EXERCISE INSTRUCTIONS: Could you restate the whole listing below word for word, minus the pictures?

DATA EXTRACTS:
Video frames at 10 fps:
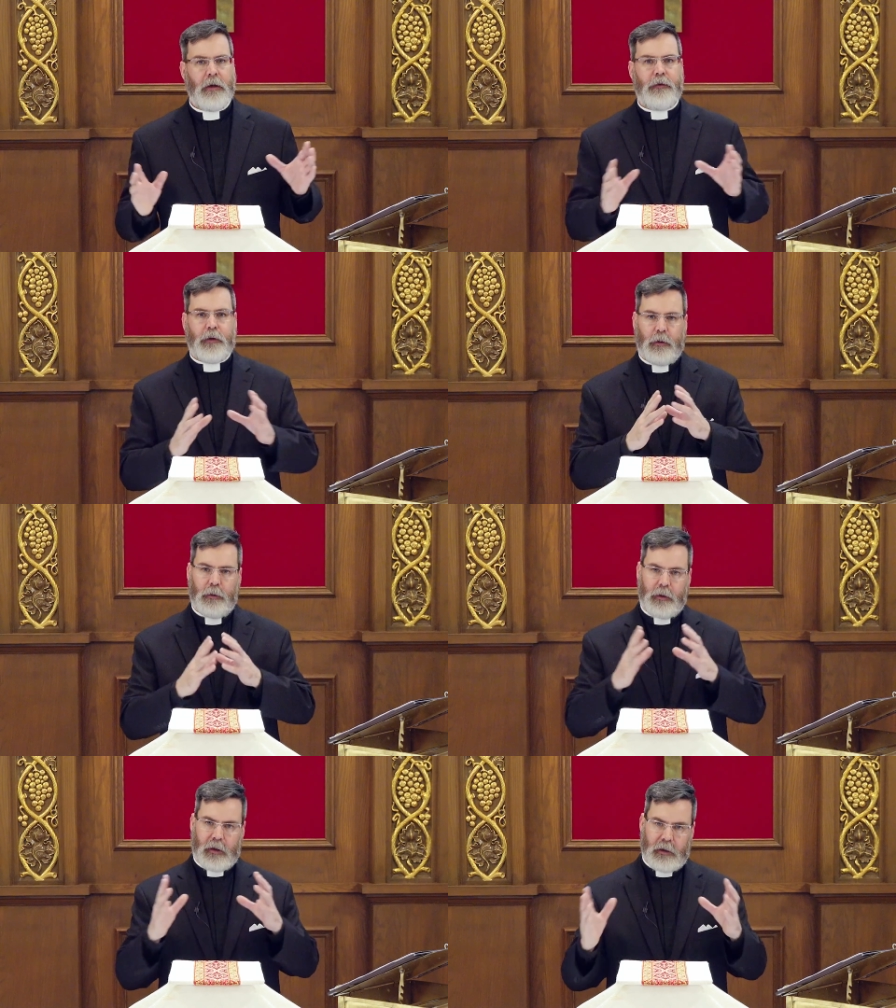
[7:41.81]

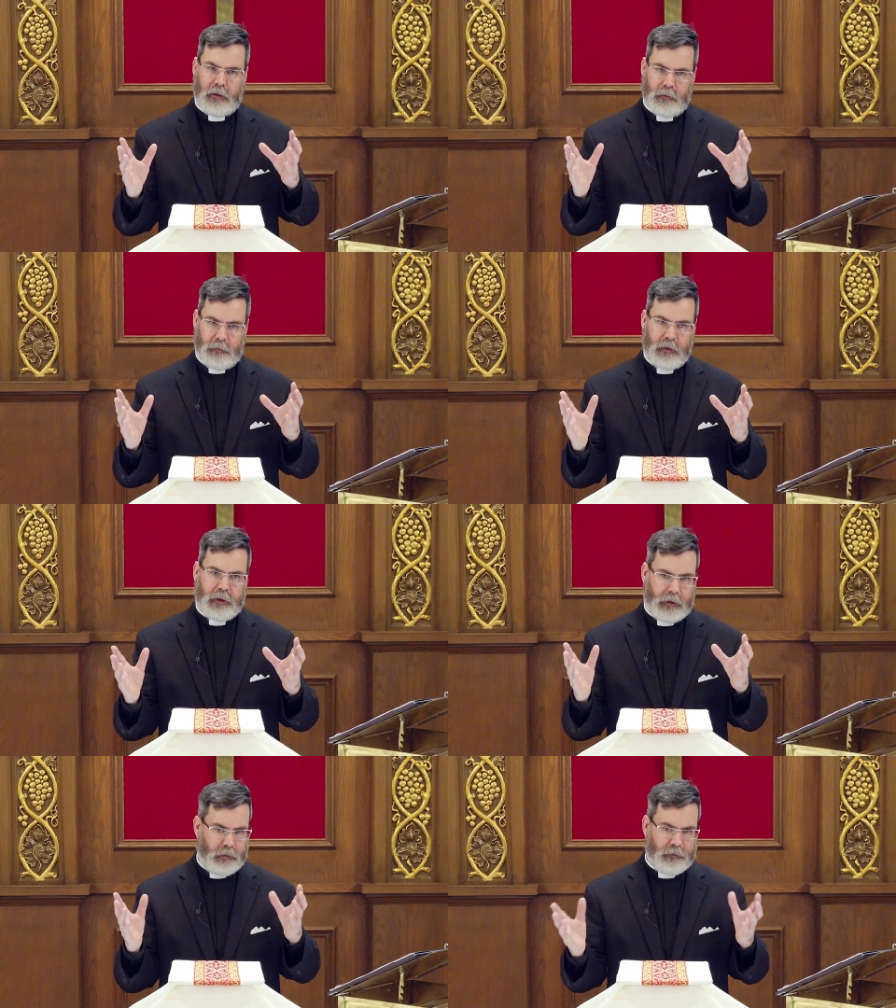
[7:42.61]
So
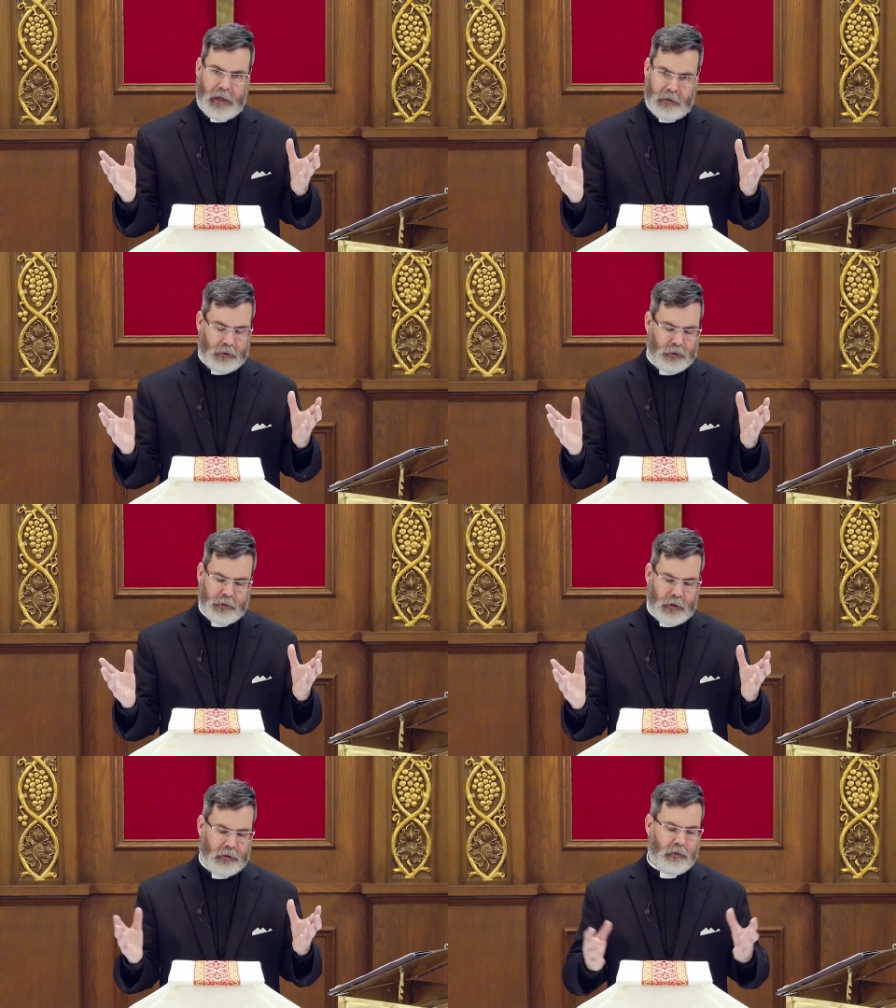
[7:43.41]
really, you've got a good
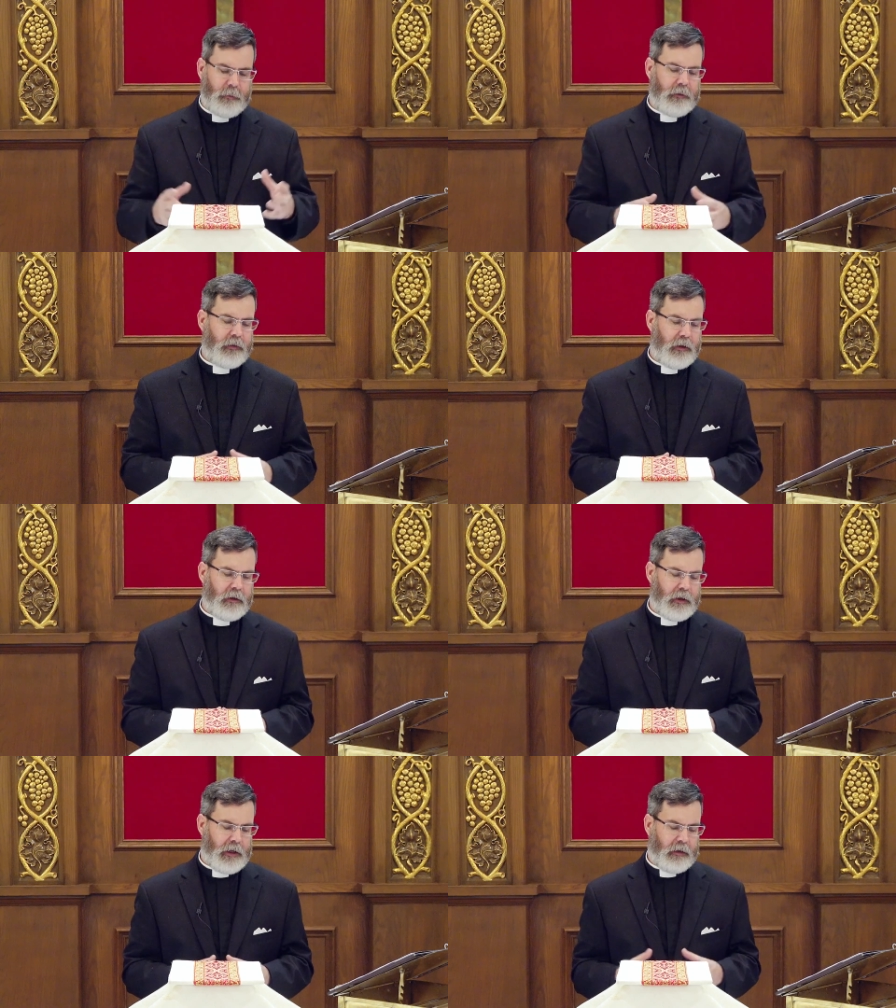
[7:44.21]
argument
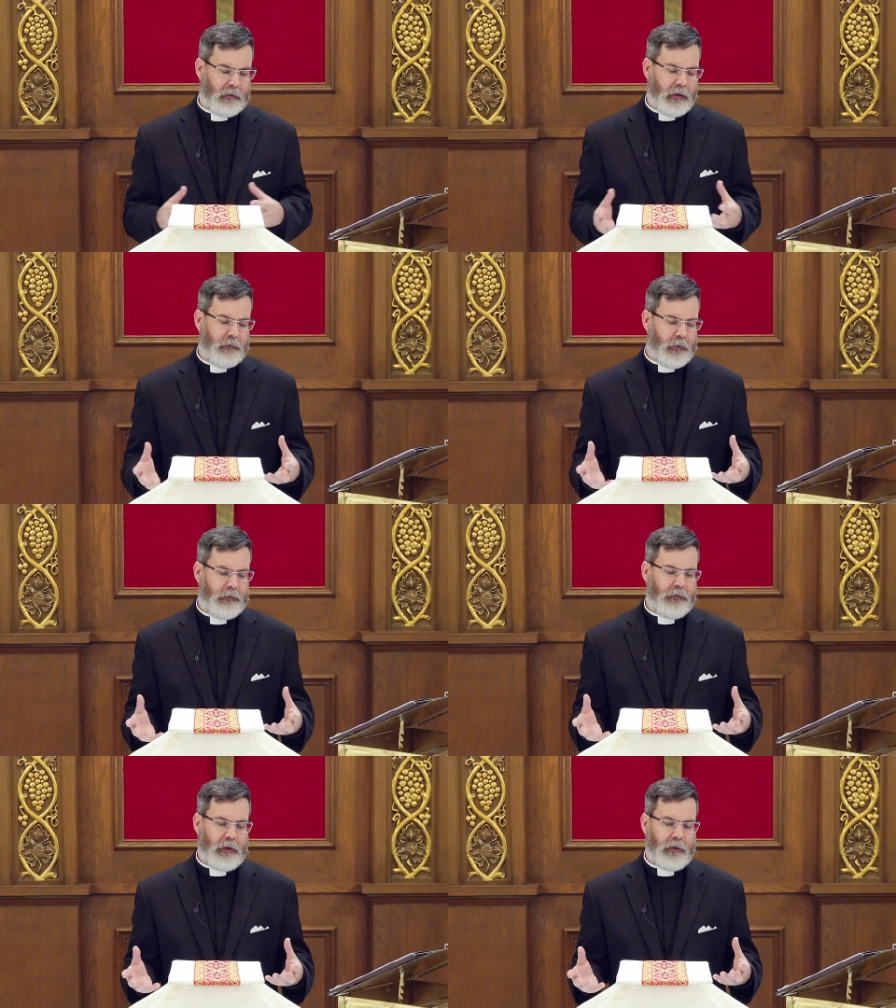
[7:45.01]
here, and I think if they
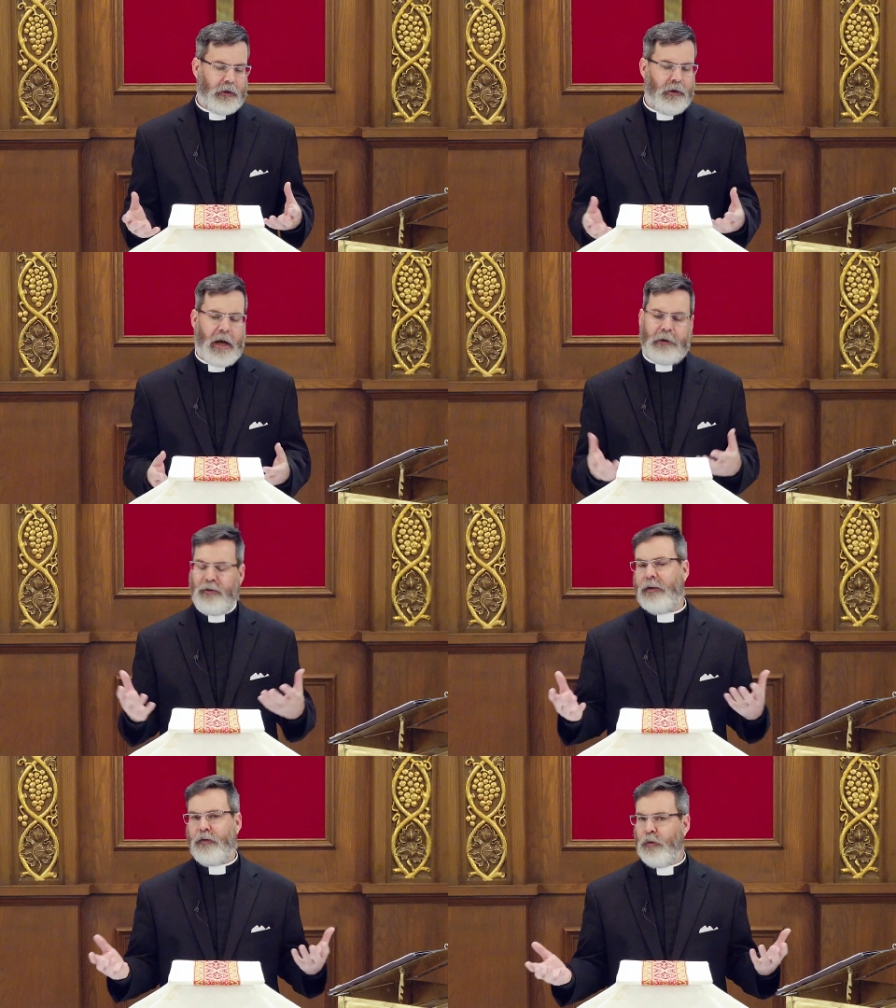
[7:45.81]
see that you're not
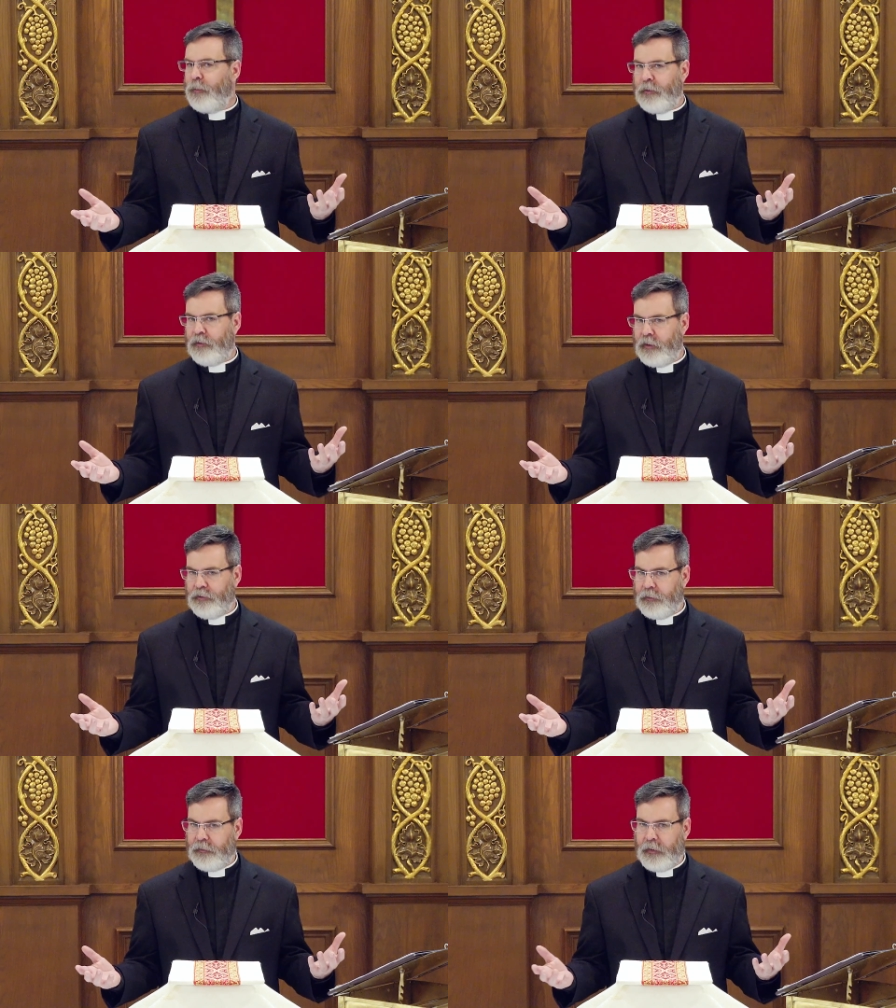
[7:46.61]
doing
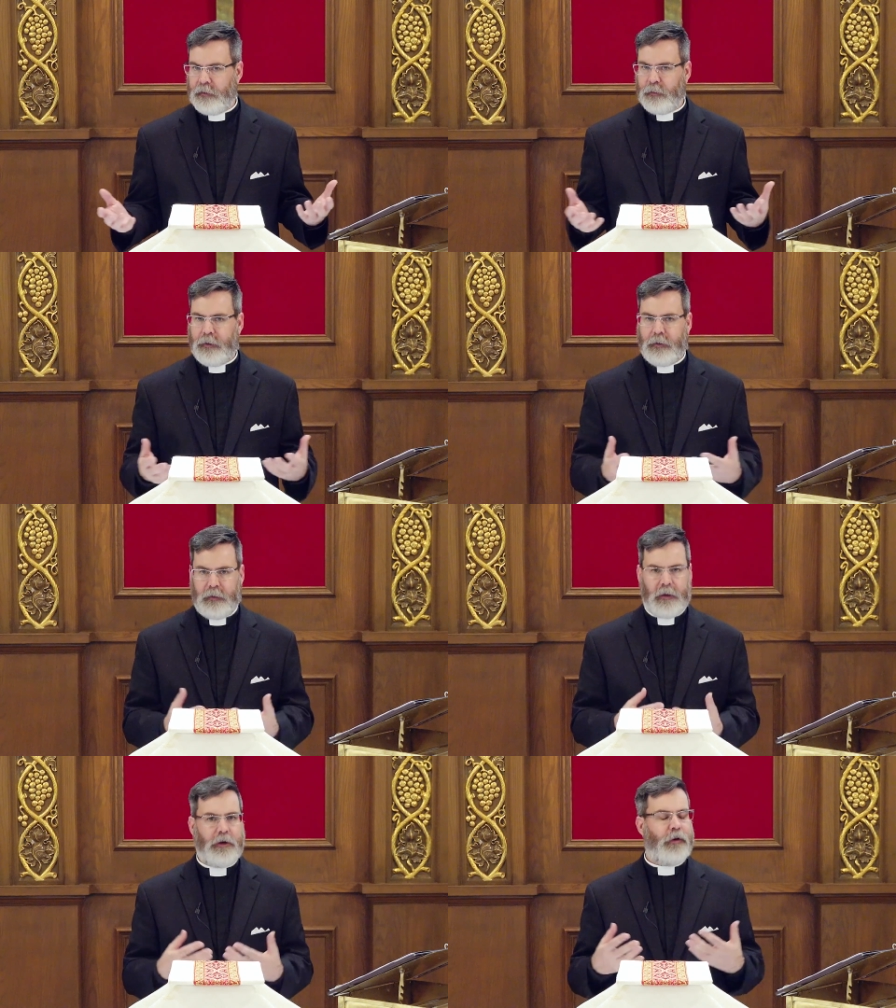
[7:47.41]
superstitious things with
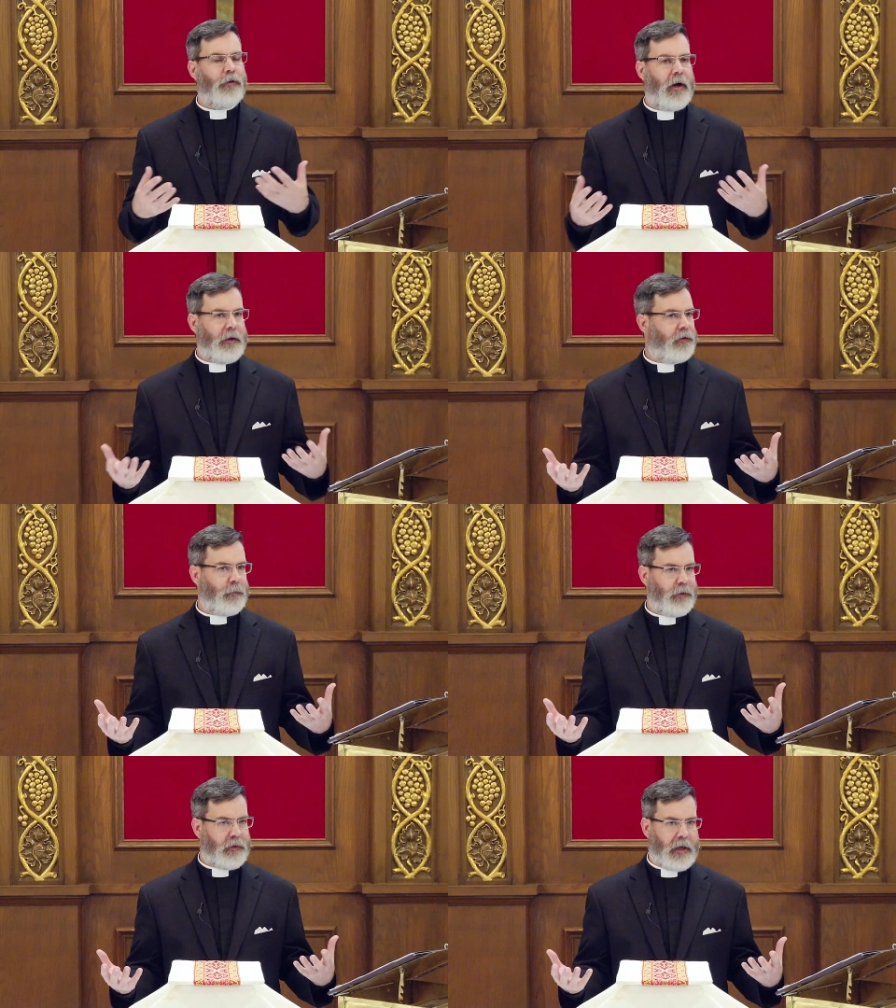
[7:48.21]
it, that you're trying to
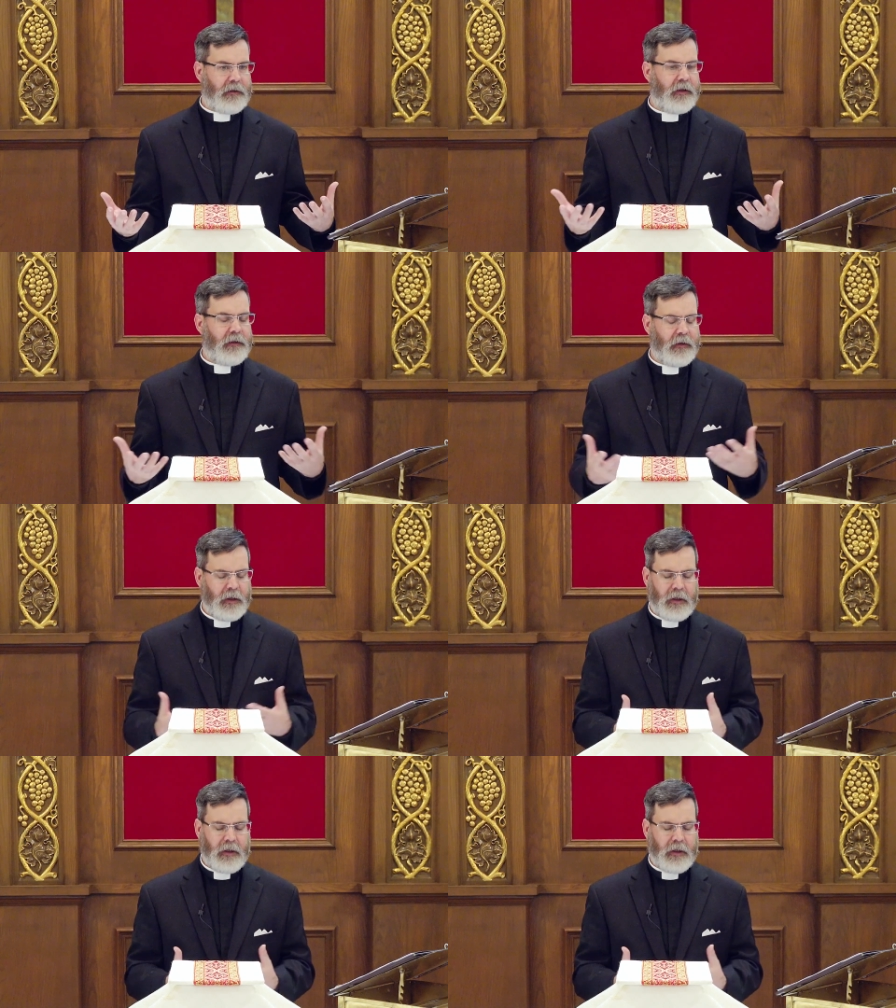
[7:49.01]
protect it,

RESULT OF THE TASK:
Video frames at 10 fps:
[7:41.81]

[7:42.61]
So
[7:43.41]
really, you've got a good
[7:44.21]
argument
[7:45.01]
here, and I think if they
[7:45.81]
see that you're not
[7:46.61]
doing
[7:47.41]
superstitious things with
[7:48.21]
it, that you're trying to
[7:49.01]
protect it,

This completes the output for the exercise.